Larissa Fassler builds and draws space. Yet nothing here is cleaned up or ordered according to scale. In the large-format drawings of cities, she shows us what we experience when we walk over traffic islands, through underpasses, and passages, or into the entrances of buildings. The artist overlays the built space with appropriations. She observes and walks through the space over and over again, collecting and mapping what she finds. This is also the case with her work Kotti (revisited). The many fragments layered on top of each other tell stories of a complex space that proudly says: »I am city. I am neither easy to understand nor easy to plan. I will defend myself if you seek to question my existence.« The big colorful picture calls for planning to take care of and work with lived space instead of against it. Because where is this city going to go if it has to leave here?
Attempting to Capture a Place
Surveillance cameras have become an integral part of cityscapes in many parts of Europe.

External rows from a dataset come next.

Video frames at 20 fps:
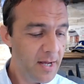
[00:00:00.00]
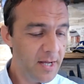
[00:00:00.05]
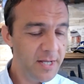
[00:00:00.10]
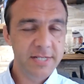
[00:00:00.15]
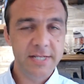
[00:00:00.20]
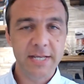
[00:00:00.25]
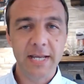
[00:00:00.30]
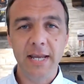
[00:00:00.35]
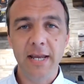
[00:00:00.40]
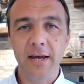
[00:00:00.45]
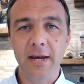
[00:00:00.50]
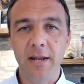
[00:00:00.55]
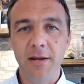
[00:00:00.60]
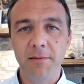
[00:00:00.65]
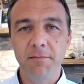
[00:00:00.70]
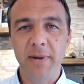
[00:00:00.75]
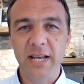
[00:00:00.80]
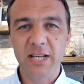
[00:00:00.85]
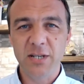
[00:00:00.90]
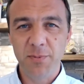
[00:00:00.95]
I see it and
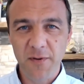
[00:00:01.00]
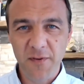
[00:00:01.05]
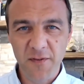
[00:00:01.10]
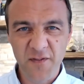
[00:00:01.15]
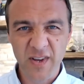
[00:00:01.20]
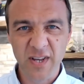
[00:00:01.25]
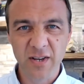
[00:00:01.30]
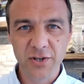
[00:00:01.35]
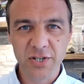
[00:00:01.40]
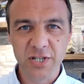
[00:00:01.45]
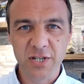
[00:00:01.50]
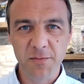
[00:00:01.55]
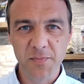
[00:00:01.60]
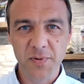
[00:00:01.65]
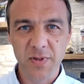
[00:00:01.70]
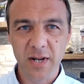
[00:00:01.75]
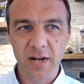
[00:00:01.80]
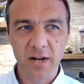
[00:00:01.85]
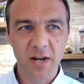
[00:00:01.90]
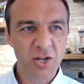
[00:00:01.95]
it makes me feel
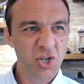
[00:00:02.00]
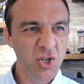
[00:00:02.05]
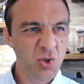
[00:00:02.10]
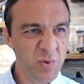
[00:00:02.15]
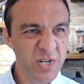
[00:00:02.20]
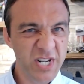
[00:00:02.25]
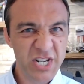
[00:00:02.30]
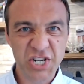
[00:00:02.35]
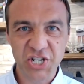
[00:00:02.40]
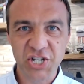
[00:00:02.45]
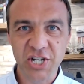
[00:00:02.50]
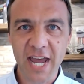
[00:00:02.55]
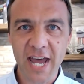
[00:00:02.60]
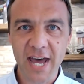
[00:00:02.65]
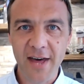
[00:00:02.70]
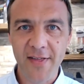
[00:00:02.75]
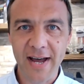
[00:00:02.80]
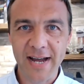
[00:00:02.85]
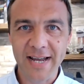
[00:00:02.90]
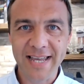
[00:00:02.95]
something, and I just want to
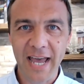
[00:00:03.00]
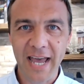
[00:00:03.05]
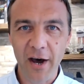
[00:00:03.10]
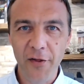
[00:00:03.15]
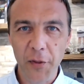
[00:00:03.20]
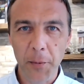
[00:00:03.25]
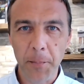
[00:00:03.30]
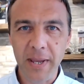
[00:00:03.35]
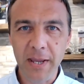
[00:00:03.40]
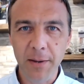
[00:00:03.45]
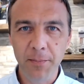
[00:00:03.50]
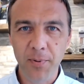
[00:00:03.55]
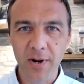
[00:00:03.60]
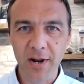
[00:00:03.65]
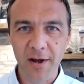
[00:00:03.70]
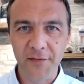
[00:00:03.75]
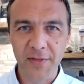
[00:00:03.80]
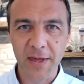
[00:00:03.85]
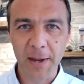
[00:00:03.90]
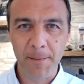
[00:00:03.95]
share that and get other
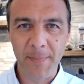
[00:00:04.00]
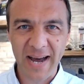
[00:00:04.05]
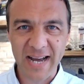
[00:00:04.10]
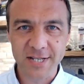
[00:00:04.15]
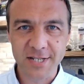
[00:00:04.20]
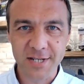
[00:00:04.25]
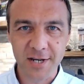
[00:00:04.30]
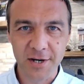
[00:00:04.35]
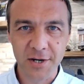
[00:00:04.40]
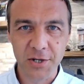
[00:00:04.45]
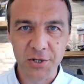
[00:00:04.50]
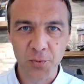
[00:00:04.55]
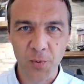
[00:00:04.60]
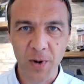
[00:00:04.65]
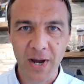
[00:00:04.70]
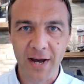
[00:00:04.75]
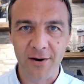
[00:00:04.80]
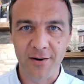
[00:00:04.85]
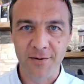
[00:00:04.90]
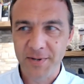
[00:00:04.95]
people off their backside as
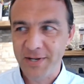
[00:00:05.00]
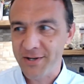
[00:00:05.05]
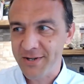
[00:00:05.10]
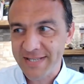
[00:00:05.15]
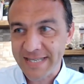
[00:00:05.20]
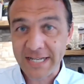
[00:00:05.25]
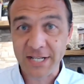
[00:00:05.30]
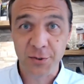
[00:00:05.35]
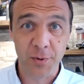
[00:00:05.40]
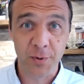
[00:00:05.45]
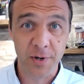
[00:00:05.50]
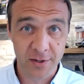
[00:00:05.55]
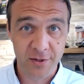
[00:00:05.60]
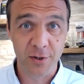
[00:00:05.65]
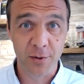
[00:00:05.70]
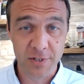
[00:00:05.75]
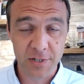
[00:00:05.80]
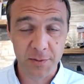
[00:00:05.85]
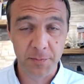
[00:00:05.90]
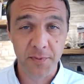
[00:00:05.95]
well, because that's what I
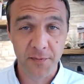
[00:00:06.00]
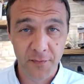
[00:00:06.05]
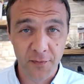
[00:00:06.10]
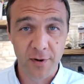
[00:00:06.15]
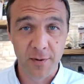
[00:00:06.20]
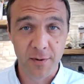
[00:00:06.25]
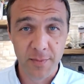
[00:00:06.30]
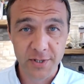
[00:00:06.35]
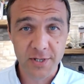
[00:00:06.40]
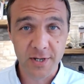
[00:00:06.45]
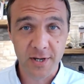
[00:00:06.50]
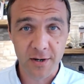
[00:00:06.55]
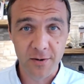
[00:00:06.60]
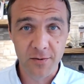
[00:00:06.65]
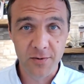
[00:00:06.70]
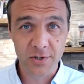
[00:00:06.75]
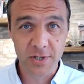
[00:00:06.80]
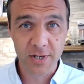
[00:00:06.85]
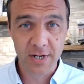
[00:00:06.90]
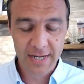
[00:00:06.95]
do as a performance
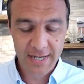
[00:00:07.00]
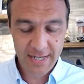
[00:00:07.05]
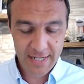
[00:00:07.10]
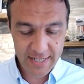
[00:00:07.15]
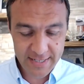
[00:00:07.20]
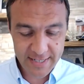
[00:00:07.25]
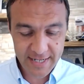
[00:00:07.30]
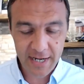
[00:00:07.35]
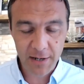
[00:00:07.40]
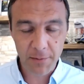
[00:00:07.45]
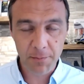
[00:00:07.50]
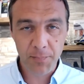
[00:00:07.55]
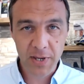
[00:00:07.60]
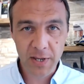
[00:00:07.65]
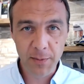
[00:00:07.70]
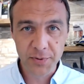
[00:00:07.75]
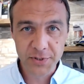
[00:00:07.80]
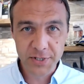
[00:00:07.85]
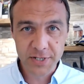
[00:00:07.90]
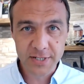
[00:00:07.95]
coach, is getting
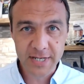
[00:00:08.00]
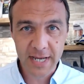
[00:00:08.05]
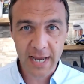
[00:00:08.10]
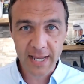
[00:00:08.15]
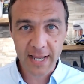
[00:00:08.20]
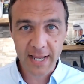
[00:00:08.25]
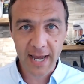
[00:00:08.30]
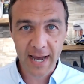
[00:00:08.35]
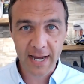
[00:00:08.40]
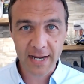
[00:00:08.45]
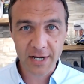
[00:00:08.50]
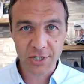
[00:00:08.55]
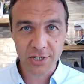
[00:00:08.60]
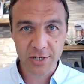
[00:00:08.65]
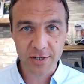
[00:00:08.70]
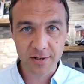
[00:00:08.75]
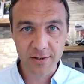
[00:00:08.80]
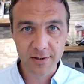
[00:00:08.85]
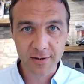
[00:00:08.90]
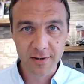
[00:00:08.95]
people to take
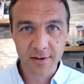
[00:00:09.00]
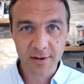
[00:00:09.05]
action.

But cameras are not neutral companions: everything goes into these devices and is transmitted. Someone, somewhere else, watches, evaluates, processes, analyses, and documents it all. What else? We don’t know exactly, because much of it is kept under lock and key. Kyle McDonald wants to understand how new technologies affect or influence us. He uploads video recordings of public spaces onto the internet, revealing what is normally only seen by others. Anyone can comment on what they see online: encounters, arguments, rain, sun. People become objects of entertainment, sometimes amusement. McDonald thus makes visible how this ubiquitous media armament is rapidly relegating ethical questions—why who is allowed to see what and how—to the background.
All-Around Service for Urban Mobility Needs
Whim is a concept designed to completely rethink mobility for the growing Helsinki metropolitan region. It is a result of broad-based cooperation between stakeholders from the private and public sectors, as well as universities. The idea: an all-round service for the complex mobility needs of everyone who uses the city. The plan: the development of a universal app for smartphones, designed to make the use of many different, mainly shared, or more sustainable transport offers easier, more intuitive, and cheaper. The immediate goal: to make choosing and using public transport as attractive as possible. In the long term, the target is to abolish the private car.